We must learn from the example of France’s postwar Jews. They dissected and flatly rejected the linguistic ruses of the day, understanding that the anti-Zionism of the Third World and the European Left was little more than antisemitism cloaked in a different kind of duplicity. They understood that if the French republican ideal truly strove for the dignity of humanity, it could in no circumstances excuse PLO terror, which strove not for human liberation, but for human destruction. They were thus able to locate the balance between a true antiracism that opposed injustice and an unwavering support for Israel’s existence. Most important, they found like-minded allies while speaking up, calling antisemitism out when they saw it, and even breaking with de Gaulle, who was still a hero to the aging former Resistance members among them. But French Jews also understood that there was no silver bullet for antisemitism. The characterization of the Jew as everything from an exploiter to an oppressor to a colonialist to a racist made for a moving target.

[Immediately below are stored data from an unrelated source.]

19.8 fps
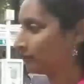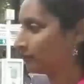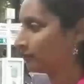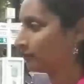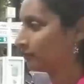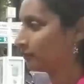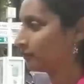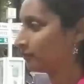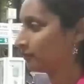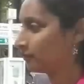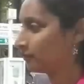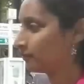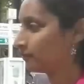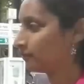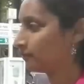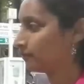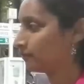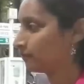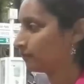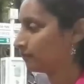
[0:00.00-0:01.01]

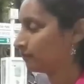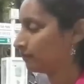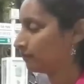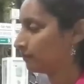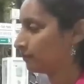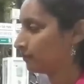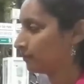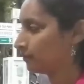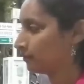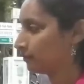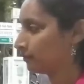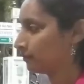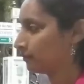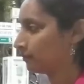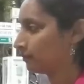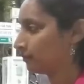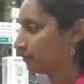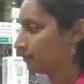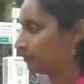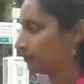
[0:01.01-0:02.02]

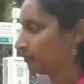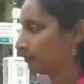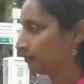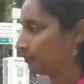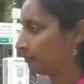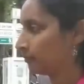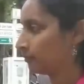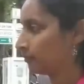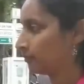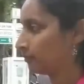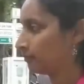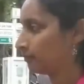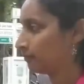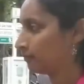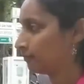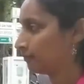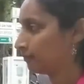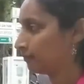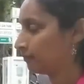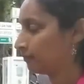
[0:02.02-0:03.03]

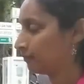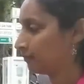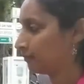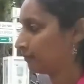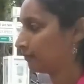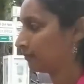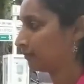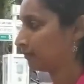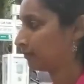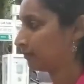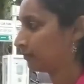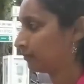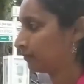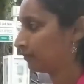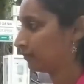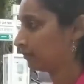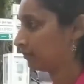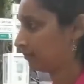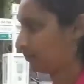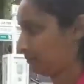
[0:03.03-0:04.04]

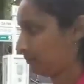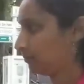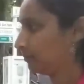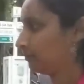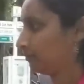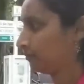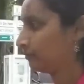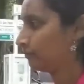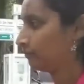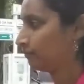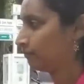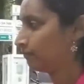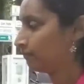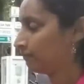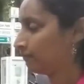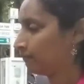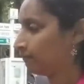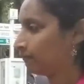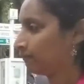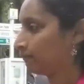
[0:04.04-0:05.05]

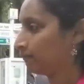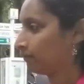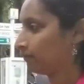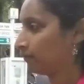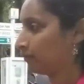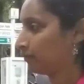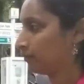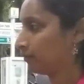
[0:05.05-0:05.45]
No words are spoken by the person on screen.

This is what we need to do today. We must, at every point, take the rhetoric employed to make Israel seem like the villain and Hamas the victim and show why it is false — and what murderous intent it elegantly elides. We must explain why anti-Zionism is effectively antisemitism and show how Israel — in sharp contradistinction to Hamas — is fighting its enemy while taking more care of the laws of war than any other military in history. We must insist that there is no situation in which the way Hamas has conducted itself (and is still conducting itself) would be justified, even if the claimed situation were an accurate representation, which it is not. And we must seek every opportunity to impress upon the world that, in fighting against what are effectively anti-civilizational forces, Israel is fighting not merely its own battle but that of all civilized nations.


It will not be easy. But this, too, is not new. Jean Cassou noted in 1969 that the situation called for “extraordinary tenacity,” precisely because antisemitism was a shape-shifting creature. “An antisemite,” he wrote,

will always, in the course of his argument, turn to assure you that he is not an antisemite, but that he is against the Jews; another that he is not against the Jews, but that he is an antisemite; another that he is neither anti-Jewish nor an antisemite, but anti-Zionist; another that he is neither anti-Jewish, nor an antisemite, nor anti-Zionist, but anti-Israeli. He will swear to you that he condemns the crematory ovens but that he would like the complete destruction of Israel. See, we will never be done with it.

For Cassou, the fight demanded that “we have no illusions about anything or anybody,” because the enemy, antisemitism itself, “is the craftiest, the most ferocious of adversaries, and its natural weapon is bad faith.”

It has been 54 years since Cassou wrote these words. The fight continues, demanding, as before, extraordinary tenacity.